Komisi II DPR Terima 495 Aduan Selama 2024, Terbanyak Soal Pemilu-Mafia Tanah
Setahun ini, ada 495 aduan yang diterima Komisi II DPR yang terbagi dalam beberapa kluster.
Komisi II DPR RI menyampaikan hasil kerjanya selama tahun 2024. Setahun ini, ada 495 aduan yang diterima Komisi II DPR yang terbagi dalam beberapa kluster.
"Selama tahun 2024 ini terdapat 495 pengaduan yang masuk ke Komisi II DPR RI yang terdiri dari beberapa klaster," kata Ketua Komisi II Rifqinizamy Karsayuda dalam konferensi pers di gedung DPR RI, Jakarta, Senin (30/12).
Rifqi merinci, 201 aduan masyarakat di antaranya terkait bidang kepemiluan, dari pemilihan legislatif, presiden dan terbanyak terkait pilkada.
Isu yang dilaporkan pun beragam mulai dari netralitas Aparatur Sipil Negara (ASN), netralitas penjabat daerah, politik uang, maupun isu hoaks dan SARA.
"Dan seterusnya, termasuk misalnya bagaimana mobilisasi bantuan sosial yang dilakukan di beberapa tempat," tuturnya.
Klaster Aduan
Berikutnya, klaster yang paling banyak diadukan soal bidang tanah dan tata ruang. Dalam ini, terkait mafia tanah hinga penyerobotan tanah tanpa hak.
"Klaster yang kedua yang paling banyak diadukan ke Komisi II DPR RI, sebanyak 120 aduan masyarakat adalah di bidang pertanahan dan tata ruang," ujarnya.

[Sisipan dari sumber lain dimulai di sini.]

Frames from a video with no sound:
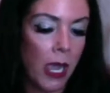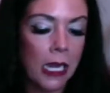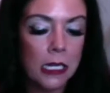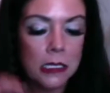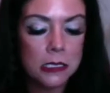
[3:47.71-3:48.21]

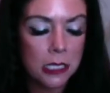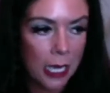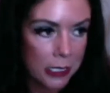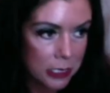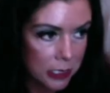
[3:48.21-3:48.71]
buying it
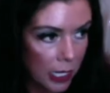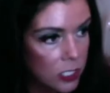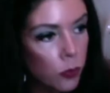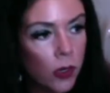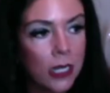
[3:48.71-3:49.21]
at
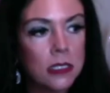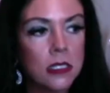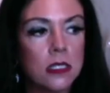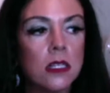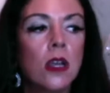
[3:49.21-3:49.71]
today's
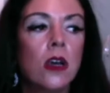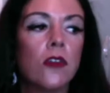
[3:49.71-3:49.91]
prices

Aduan terbanyak selanjutnya terkait dengan guru honorer.
"114 aduan terkait dengan bidang ASN yang didominasi terkait dengan honorer," ucapnya.
Rifqi menyebut, Komisi II DPR akan berfokus kepada sejumlah hal, salah satunya adalah terkait persoalan pegawai honorer. Selain itu, Komisi II DPR juga akan berupaya melakukan revisi Undang-Undang ASN.

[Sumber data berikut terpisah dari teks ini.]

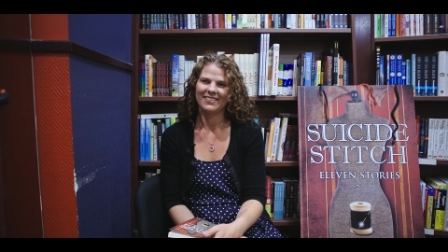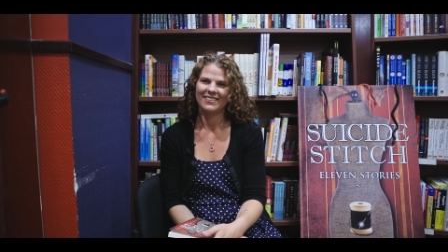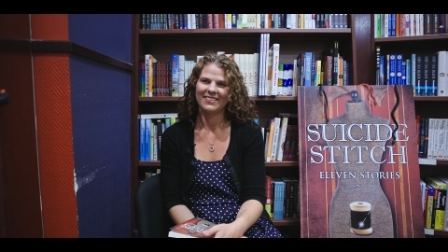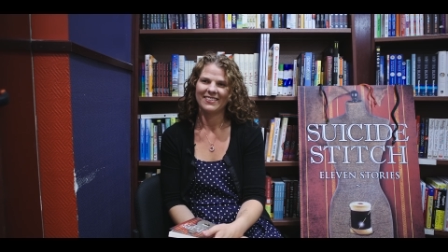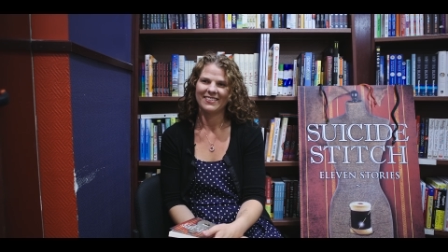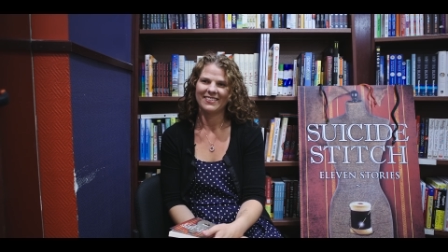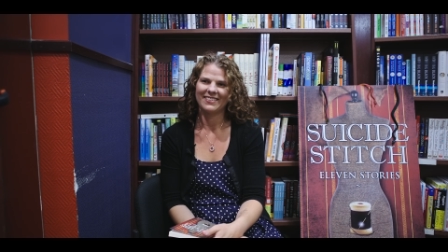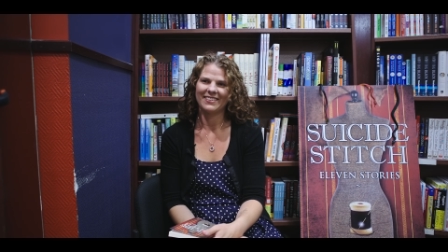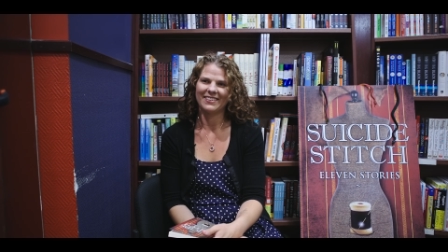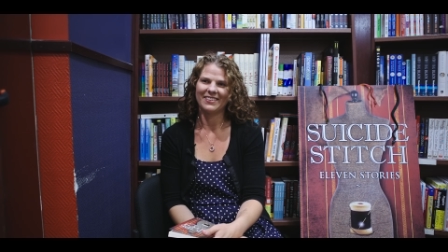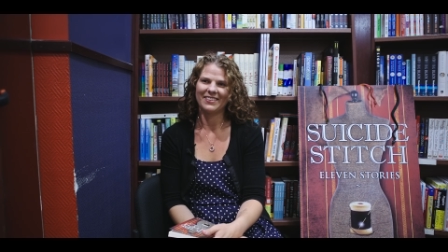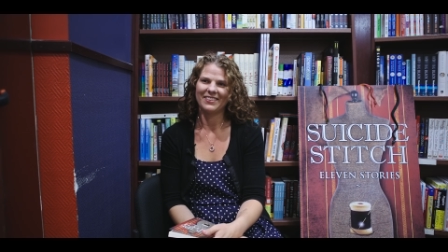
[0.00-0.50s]

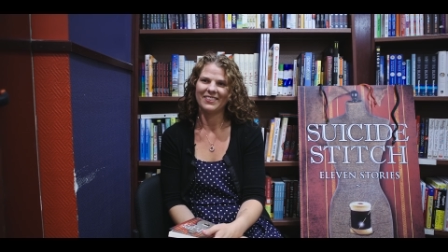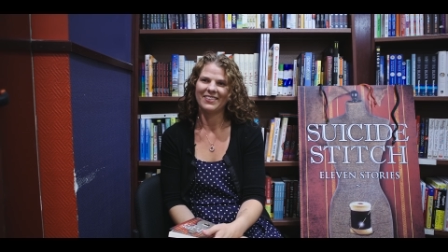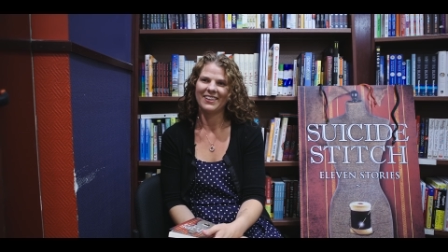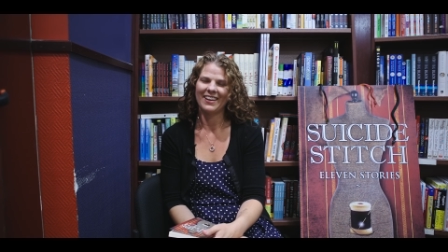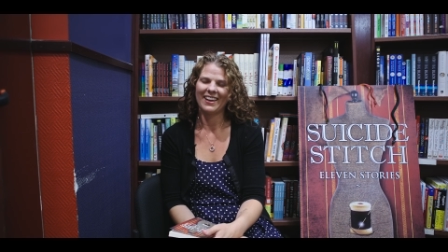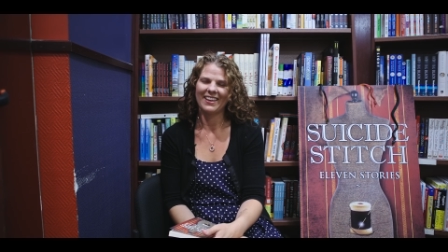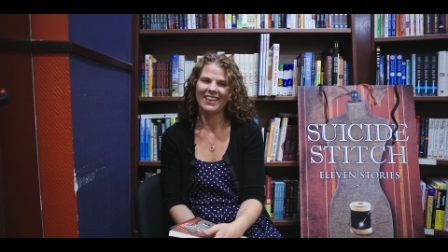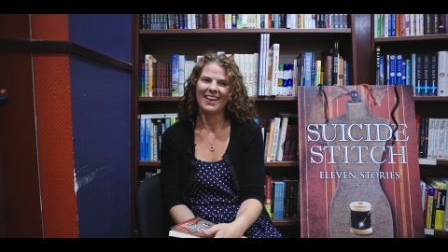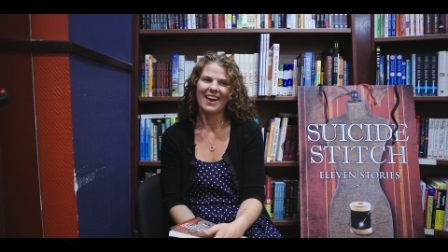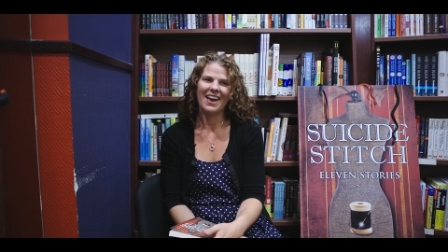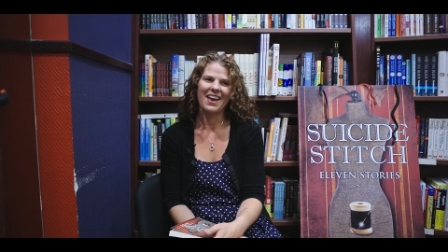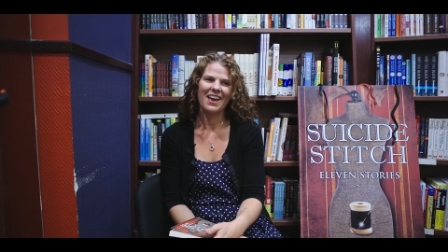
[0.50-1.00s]
So,
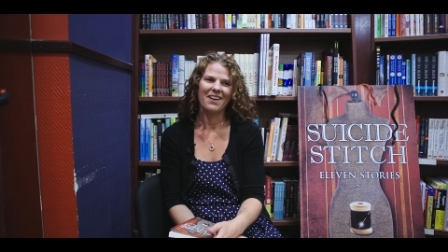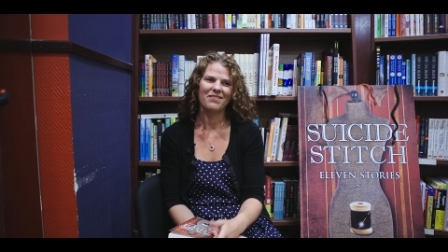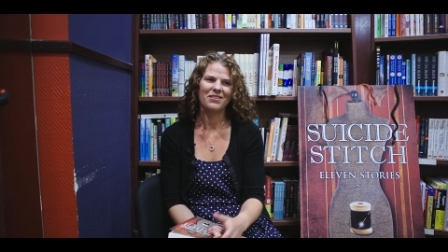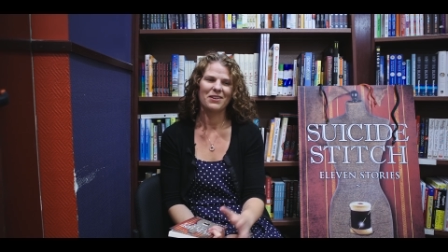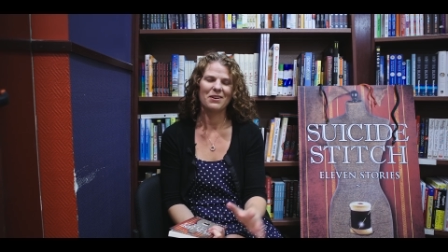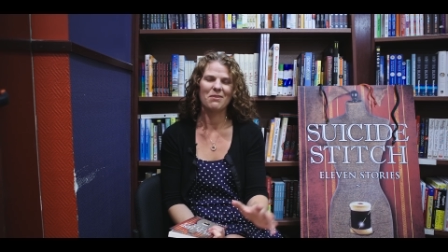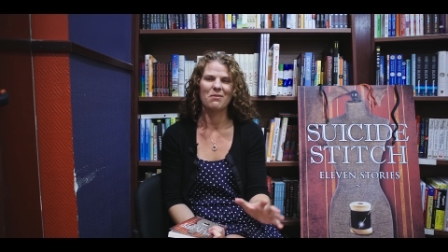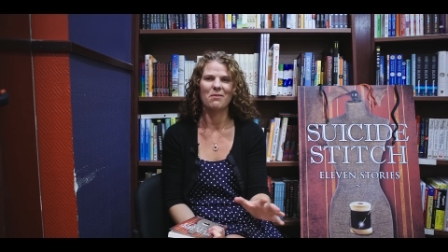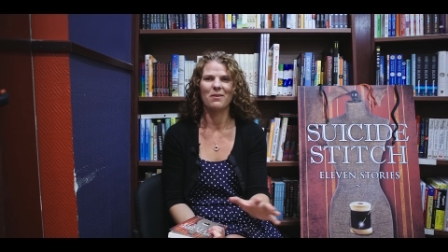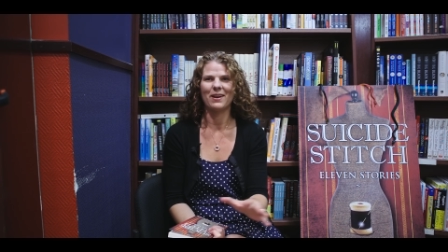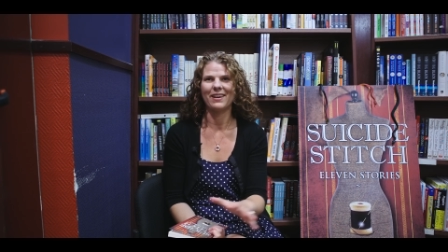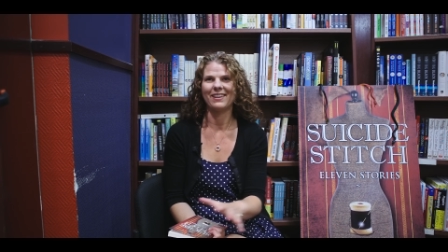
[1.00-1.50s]
I haven't
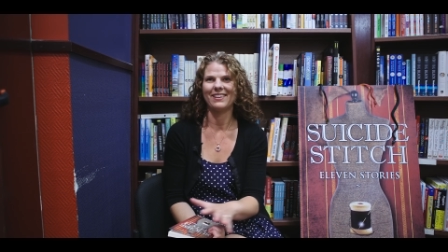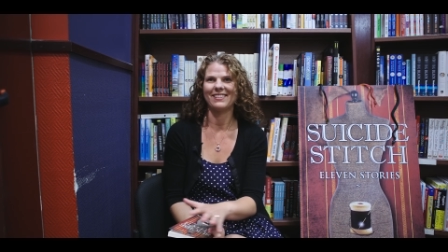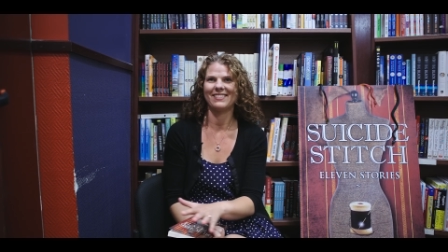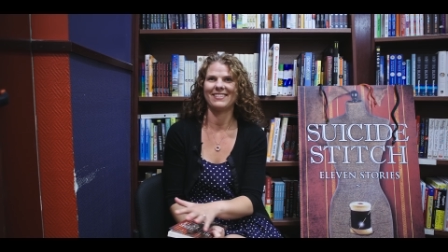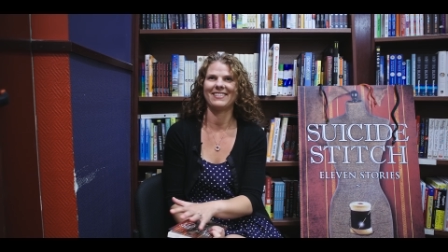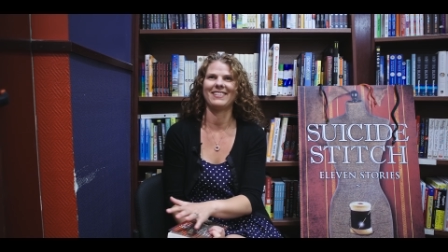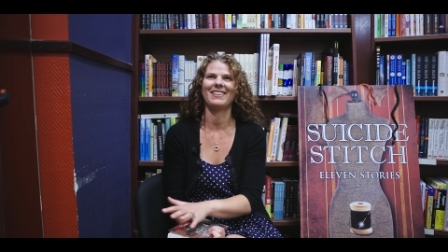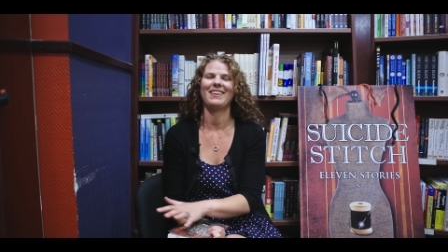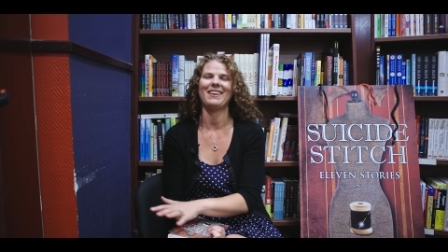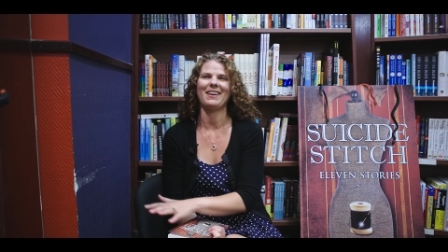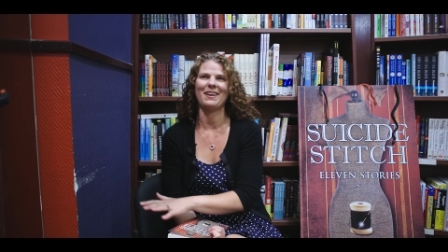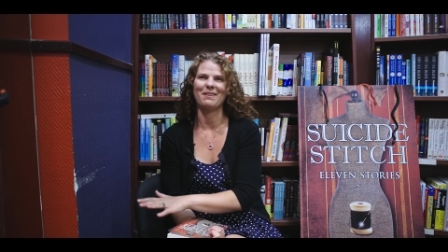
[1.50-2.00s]
quite
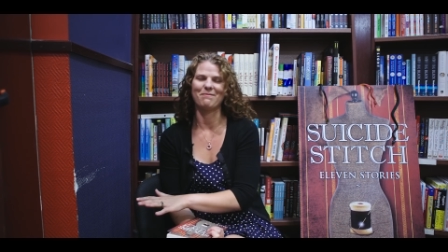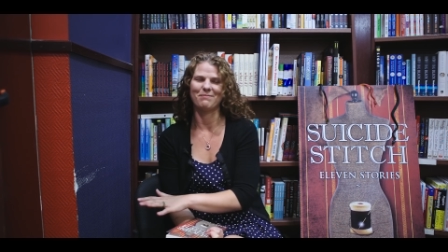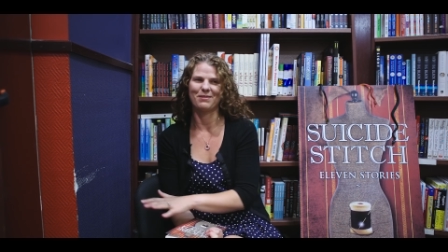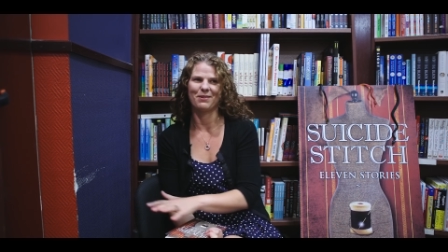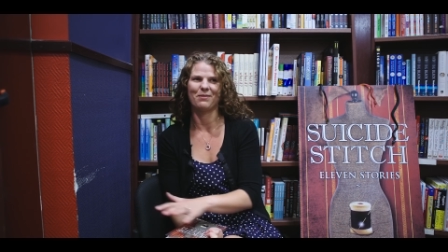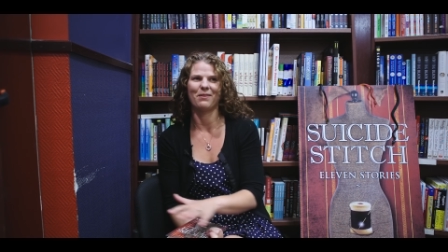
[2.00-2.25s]
escaped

"Saya kira sudah pada tempatnya bukan hanya pelarangan terhadap pengangkatan honorer yang kita lakukan, tapi pemberian sanksi kepada pejabat yang selama ini kerap kali dengan mudahnya mengangkat honorer tanpa adanya sanksi," ucapnya.
Lebih lanjut, hal yang bakal diupayakan oleh Komisi II DPR di 2025 terkait penataan hukum pertanahan dan tata ruang di Indonesia. Pihaknya tak ingin lagi ada penggunaan tanah tanpa hak di Indonesia.

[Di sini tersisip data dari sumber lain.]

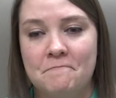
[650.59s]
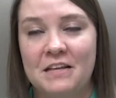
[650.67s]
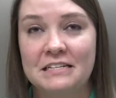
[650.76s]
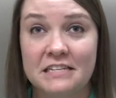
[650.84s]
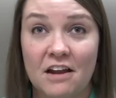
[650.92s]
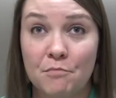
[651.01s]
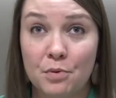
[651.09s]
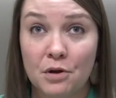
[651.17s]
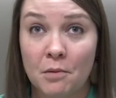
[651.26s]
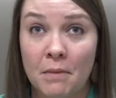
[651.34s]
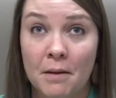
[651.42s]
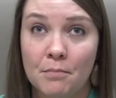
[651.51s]
things that I've put
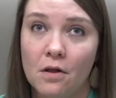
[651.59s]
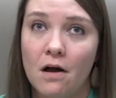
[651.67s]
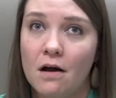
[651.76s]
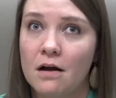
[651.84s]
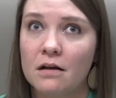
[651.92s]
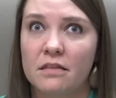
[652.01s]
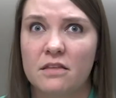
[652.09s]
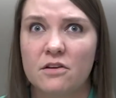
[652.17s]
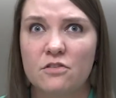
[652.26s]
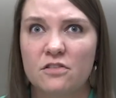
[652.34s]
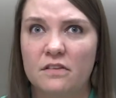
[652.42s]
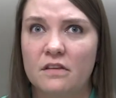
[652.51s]
on my blog,
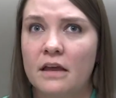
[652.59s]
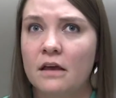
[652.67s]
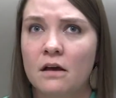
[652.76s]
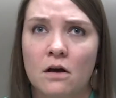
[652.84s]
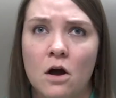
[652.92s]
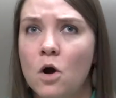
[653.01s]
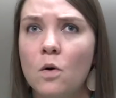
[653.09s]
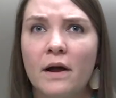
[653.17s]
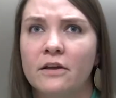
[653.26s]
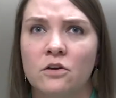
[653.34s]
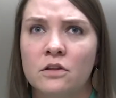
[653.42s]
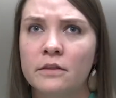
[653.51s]
they're just like, oh,
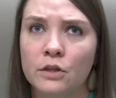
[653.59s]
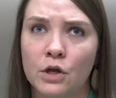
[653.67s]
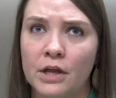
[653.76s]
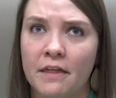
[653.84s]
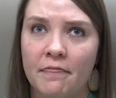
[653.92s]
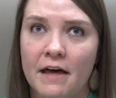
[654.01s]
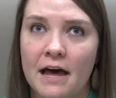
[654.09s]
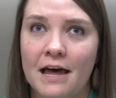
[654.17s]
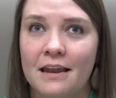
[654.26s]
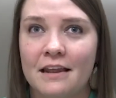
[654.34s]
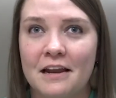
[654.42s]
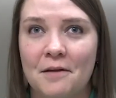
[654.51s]
I couldn't look at
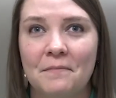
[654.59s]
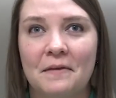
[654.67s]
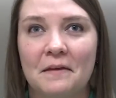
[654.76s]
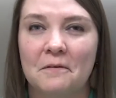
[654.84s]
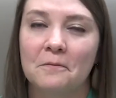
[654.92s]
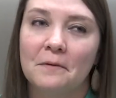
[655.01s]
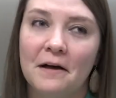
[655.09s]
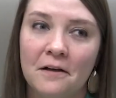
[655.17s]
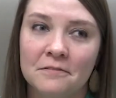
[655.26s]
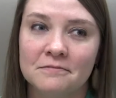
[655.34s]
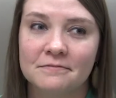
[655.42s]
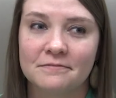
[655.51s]
that. And I'm like,
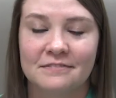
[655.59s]
well,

"Saya pernah sampaikan bahwa penyerobotan dan penggunaan tanah tanpa hak di republik ini sudah melewati batas. Rakyat hanya menjadi penonton, negara dirugikan setiap hari," ungkapnya.
Sementara itu, klaster terakhir sebanyak 60 aduan di bidang otonomi daerah terkait pengajuan dan keinginan menghadirkan daerah otonomi baru, kabupaten, kota, dan provinsi di Indonesia.